When they reached the warehouse, the blaze was almost under control. Firefighters were unable to control the massive inferno fueled by so many barrels of combustible material and were forced to let it burn down. All that remained of the warehouse structure were the metal girders, which glowed red from the intense heat of the conflagration. There were two-dozen people gathered around where Sturdivant was lying dead in a pool of blood along with the accompanying ambulances, law enforcement and rescue vehicles.

A man stepped forward to intercept Kaplan and Moss as they approached. He held up his credentials and identified himself as FBI Regional Director Mark Bruder. He demanded their identification and when they reached for their creds, several FBI special agents drew their weapons.

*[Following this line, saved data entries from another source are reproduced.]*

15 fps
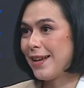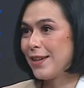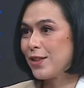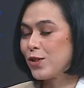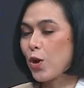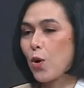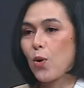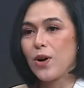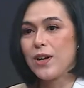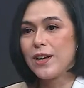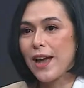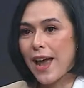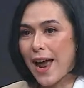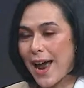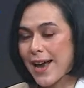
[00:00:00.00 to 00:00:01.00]
So
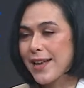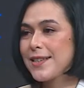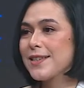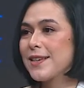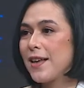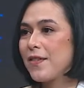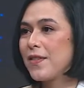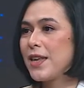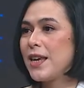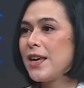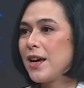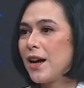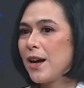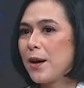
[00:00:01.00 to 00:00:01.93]
as the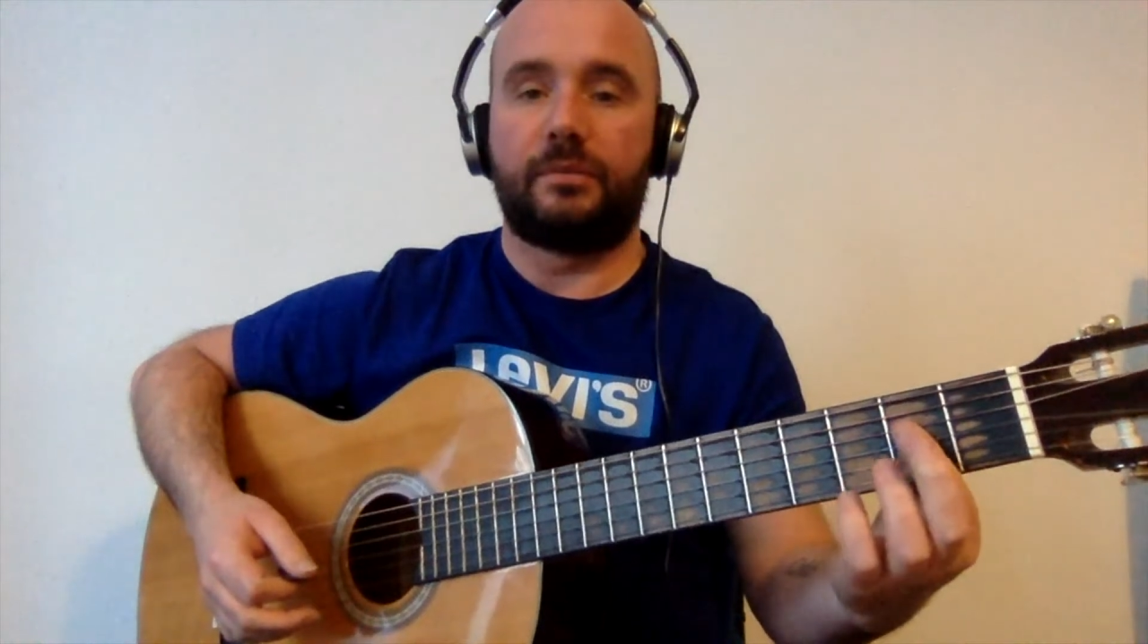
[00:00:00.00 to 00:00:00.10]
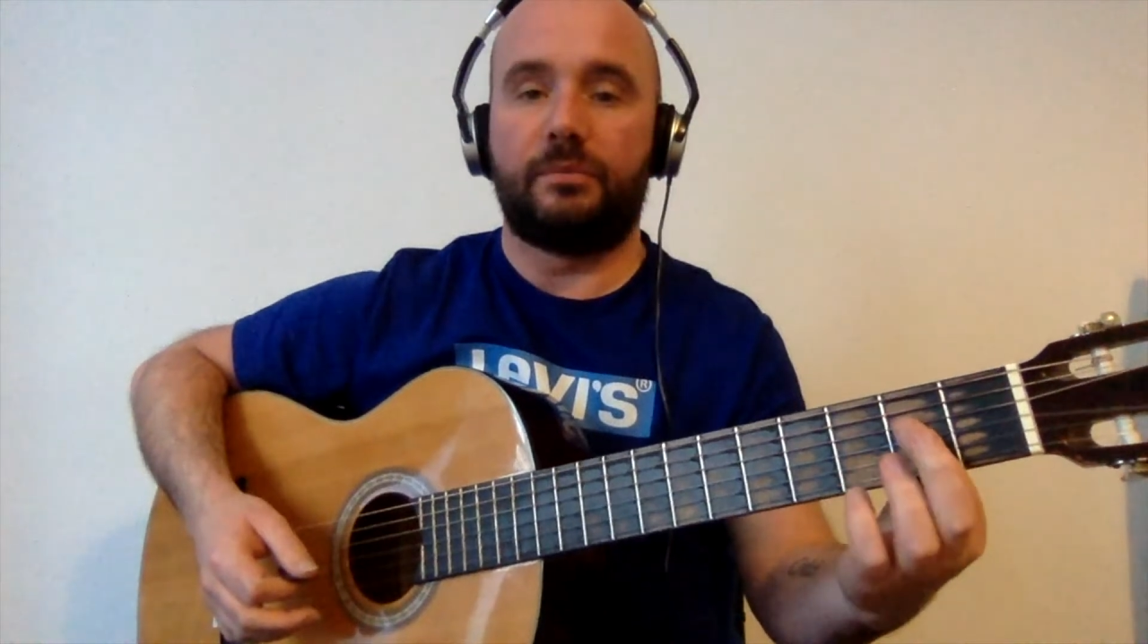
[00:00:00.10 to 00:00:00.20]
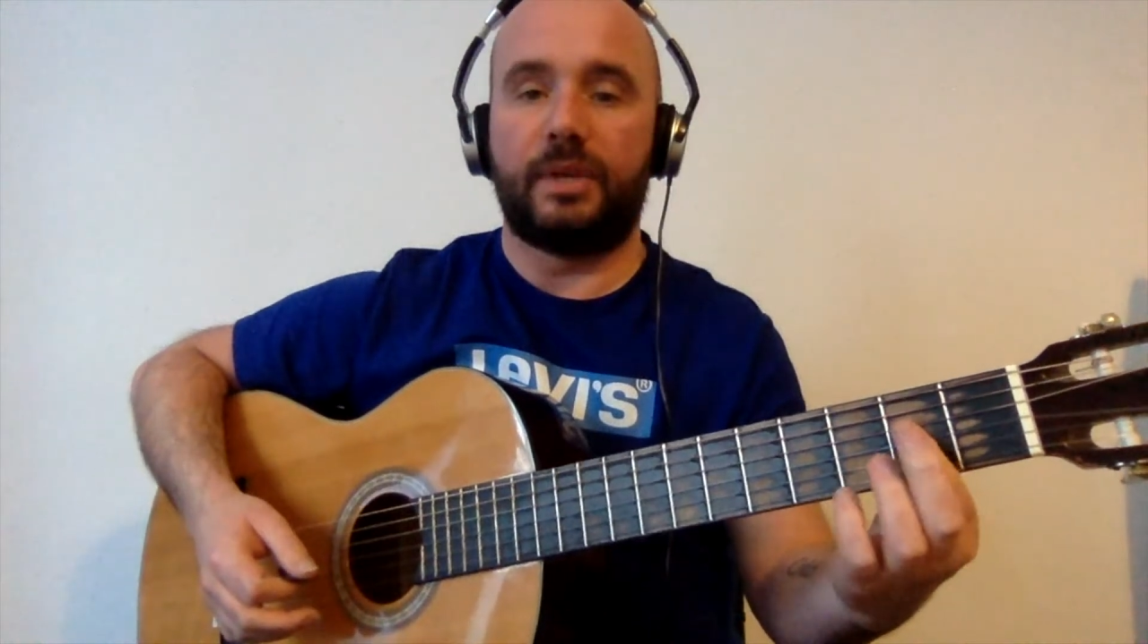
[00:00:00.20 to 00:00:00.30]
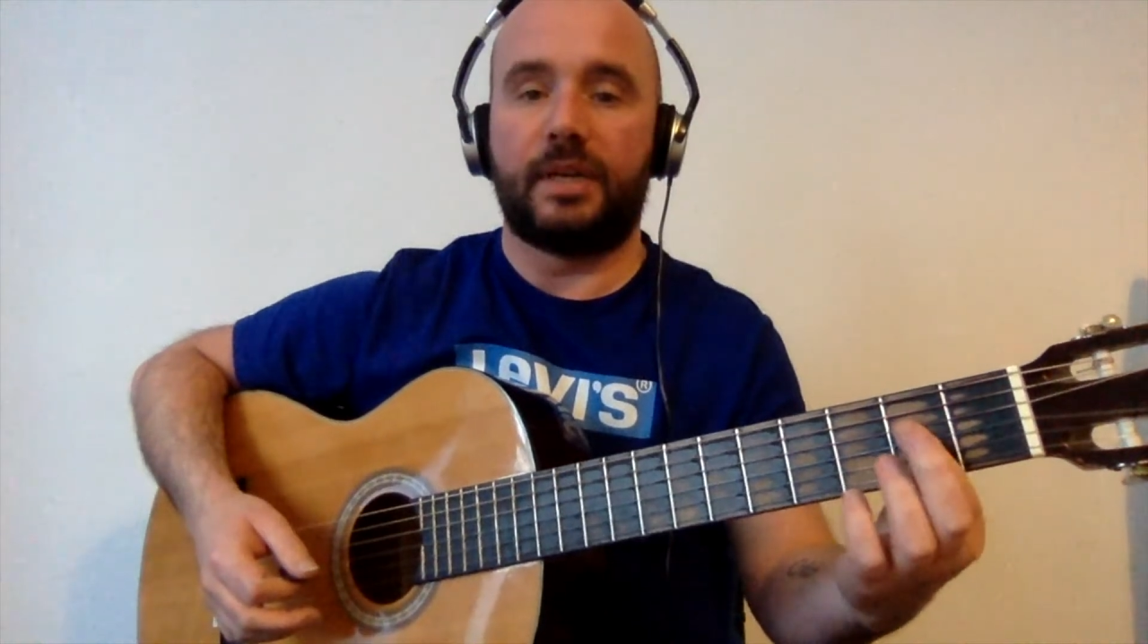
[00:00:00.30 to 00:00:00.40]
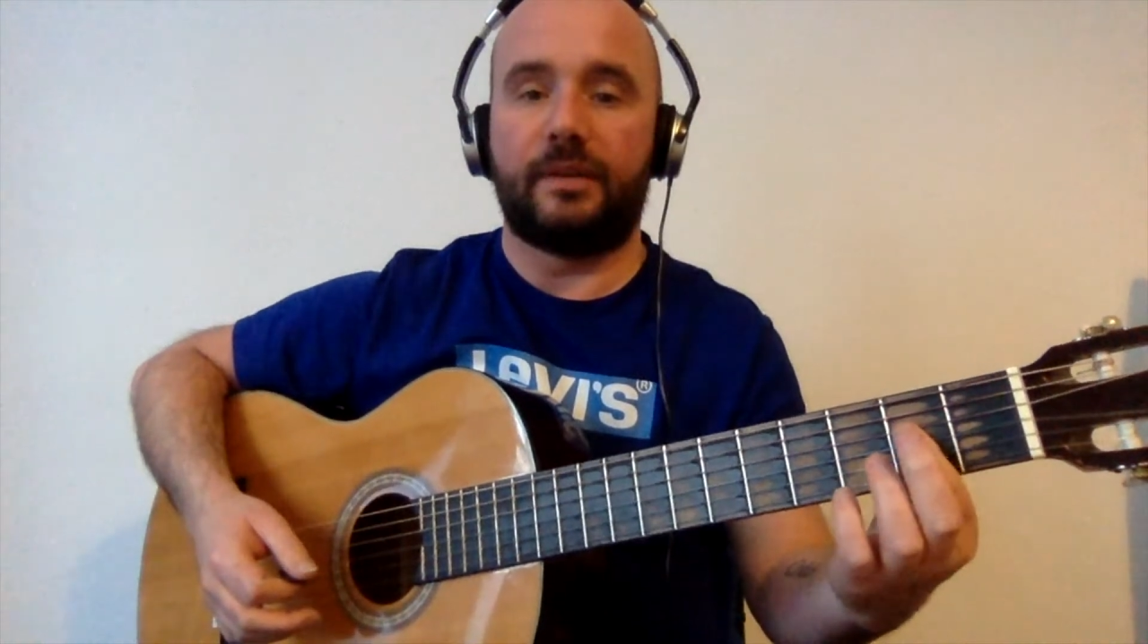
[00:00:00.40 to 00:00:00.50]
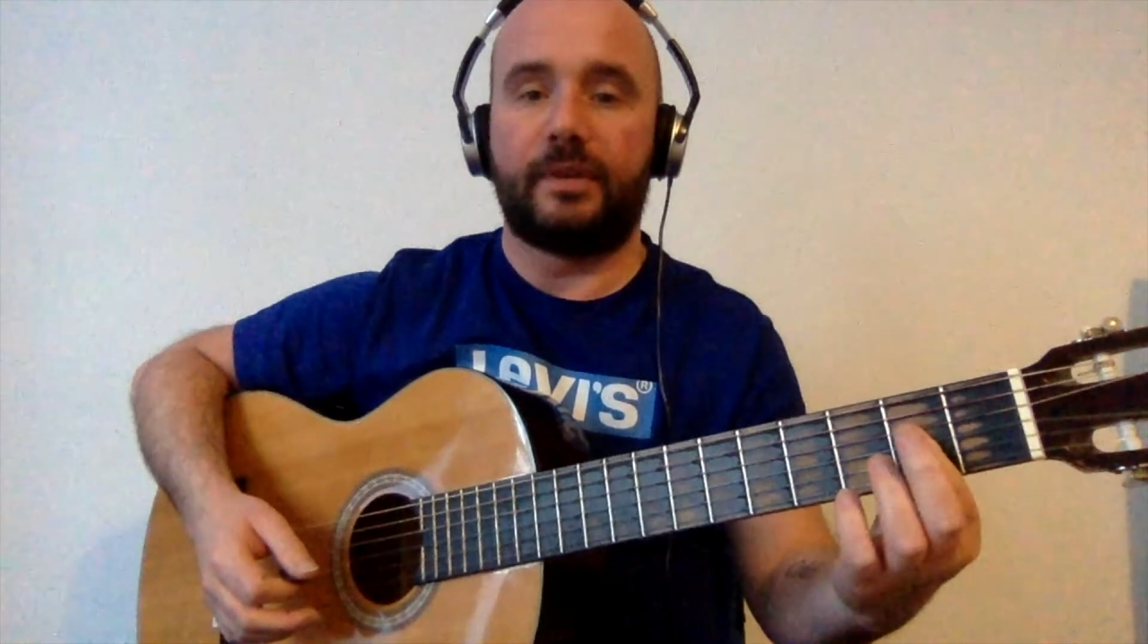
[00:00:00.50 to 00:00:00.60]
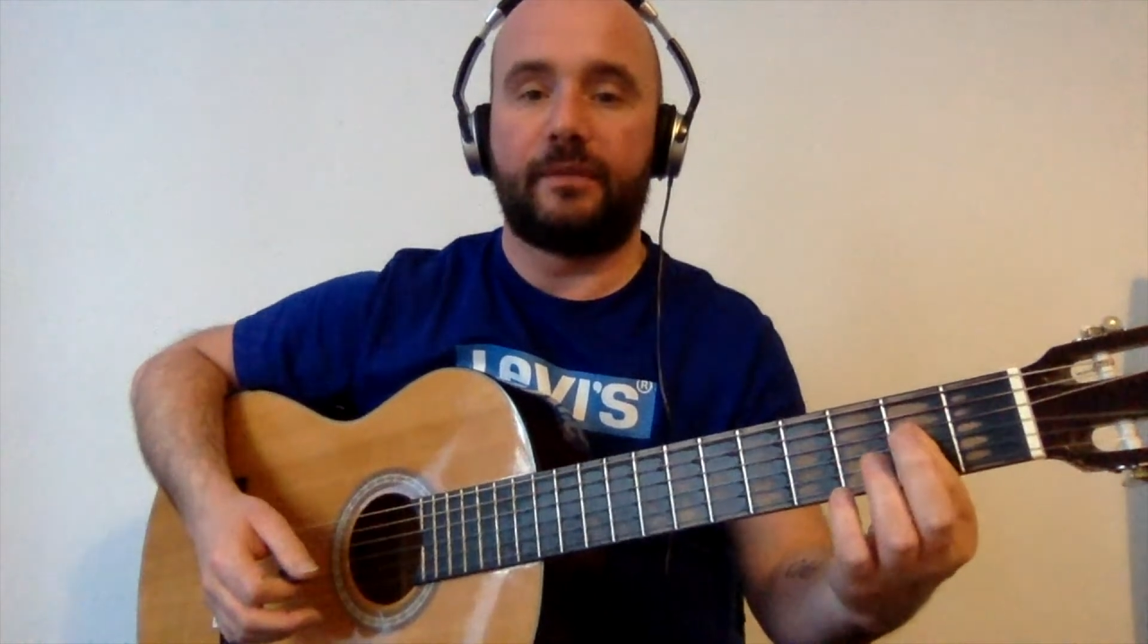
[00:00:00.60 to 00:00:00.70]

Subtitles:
we have our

After Bruder reviewed the credentials, he motioned for his men to lower their weapons.

"Where is my witness?" Moss demanded.

"First I want to know who killed my men," Bruder said as he pointed toward the bodies.

"Your men," said Kaplan, "were already dead when we went after the shooter."

Moss stepped in front of Bruder. "Where. Is. My. Witness?"

"The old man?" Bruder pointed. "He's over there, with my men."

"Have your men bring him to me."

"Who is he?"

"You know I can't reveal that," Moss said. "Besides, I think you already know his identity."

"You better come up with an explanation pretty quick because I have a dead assistant regional director, a dead agent, a burned down warehouse with five crispy critters inside and two on the outside." He pointed to the spot where Kaplan left the first two guards. "To top it off, the man this raid was supposed to nab is nowhere to be found. I got nothing to show for it."

"Sure you do," Kaplan interrupted. "Martin Scalini is dead. Moss and I personally watched Bruno Ratti put a bullet in his head. Pull the dental records. You'll see he's one of your crispy critters. And if there had been even so much as an inkling of inter-agency communication, then this whole mess could have been avoided."

The regional director did not seem to appreciate Kaplan's attitude. Kaplan didn't care. It had been a long three days. Tony was alive and in custody, Bruno was missing, and this dipshit from the FBI was about to read them the riot act. Kaplan stepped back and let Moss take a turn with the man. The discussion would heat up, with threats from the director about hauling them in for questioning followed by more threats of interfering with a federal investigation. After a few minutes, it was nothing more than background noise droning in his ears.

He was done.

Done with Tony.

Done with trying to fulfill his promise to the dead Deputy Mike Cox. If the CIA rat squad ruled out his handler as the mole, then Kaplan would be free to locate the elusive Çoban and eliminate him once and for all.

Of course, he knew he couldn't do it, just forsake his word to Inspector Mike Cox. His word to a fellow Delta Force soldier—
Once in, Never out.
Deep down, he knew he'd finish the job. His word was his bond. And whether Moss or the U.S. Marshals Service liked it or not, he was going to see Tony delivered to the SSOC.

After fifteen minutes, most of which was spent shouting, Moss and Bruder parted ways. Moss walked over to Kaplan. "Let's get Tony and get the hell out of here," the deputy grumbled.